Data records below:
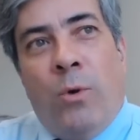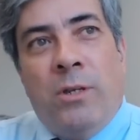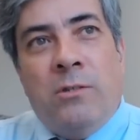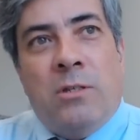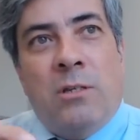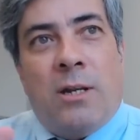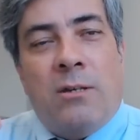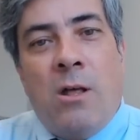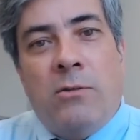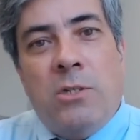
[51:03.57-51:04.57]
When does the
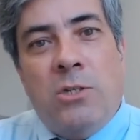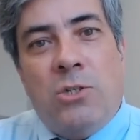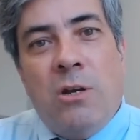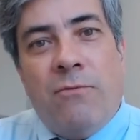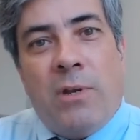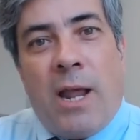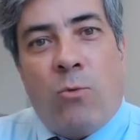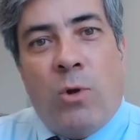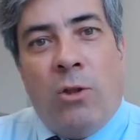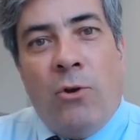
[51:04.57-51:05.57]
technology shift?
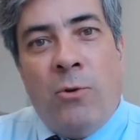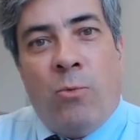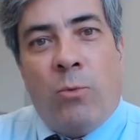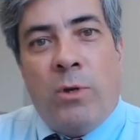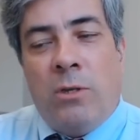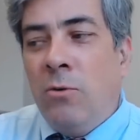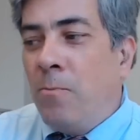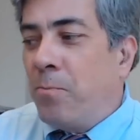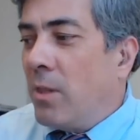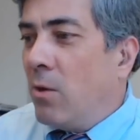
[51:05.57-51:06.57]
And how do we learn? What do we
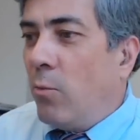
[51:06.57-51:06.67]
do?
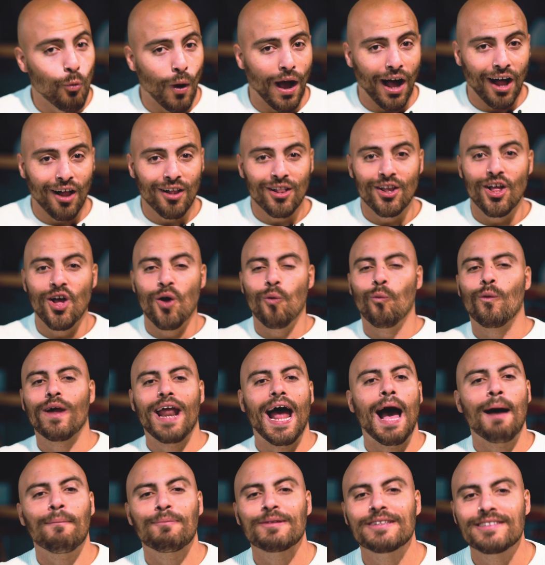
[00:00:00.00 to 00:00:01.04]
Well, what
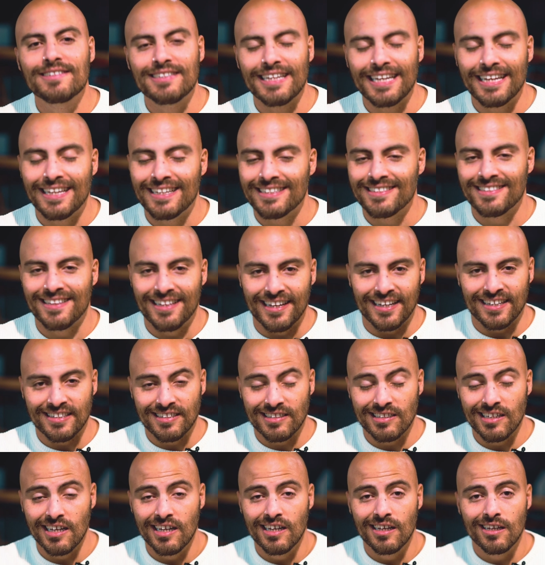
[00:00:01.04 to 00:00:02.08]
happens is
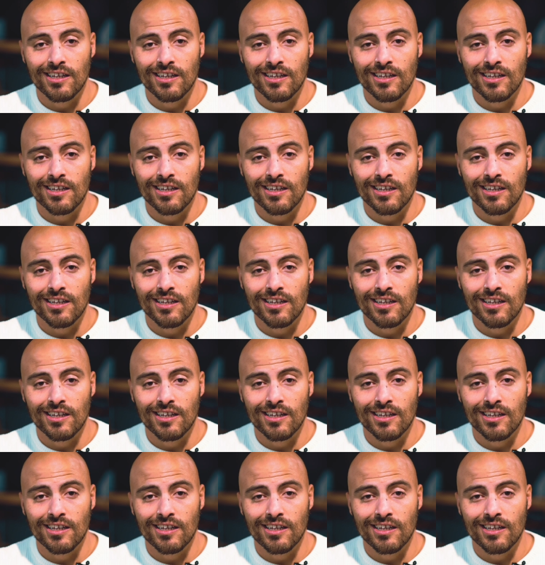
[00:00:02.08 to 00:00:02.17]
this:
End of Data records.
The copy must begin at the line containing "[51:06.57-51:06.67]" and end at the last line of the data above, with every line retyped exactly and no pictures included.

### Output below
[51:06.57-51:06.67]
do?
[00:00:00.00 to 00:00:01.04]
Well, what
[00:00:01.04 to 00:00:02.08]
happens is
[00:00:02.08 to 00:00:02.17]
this:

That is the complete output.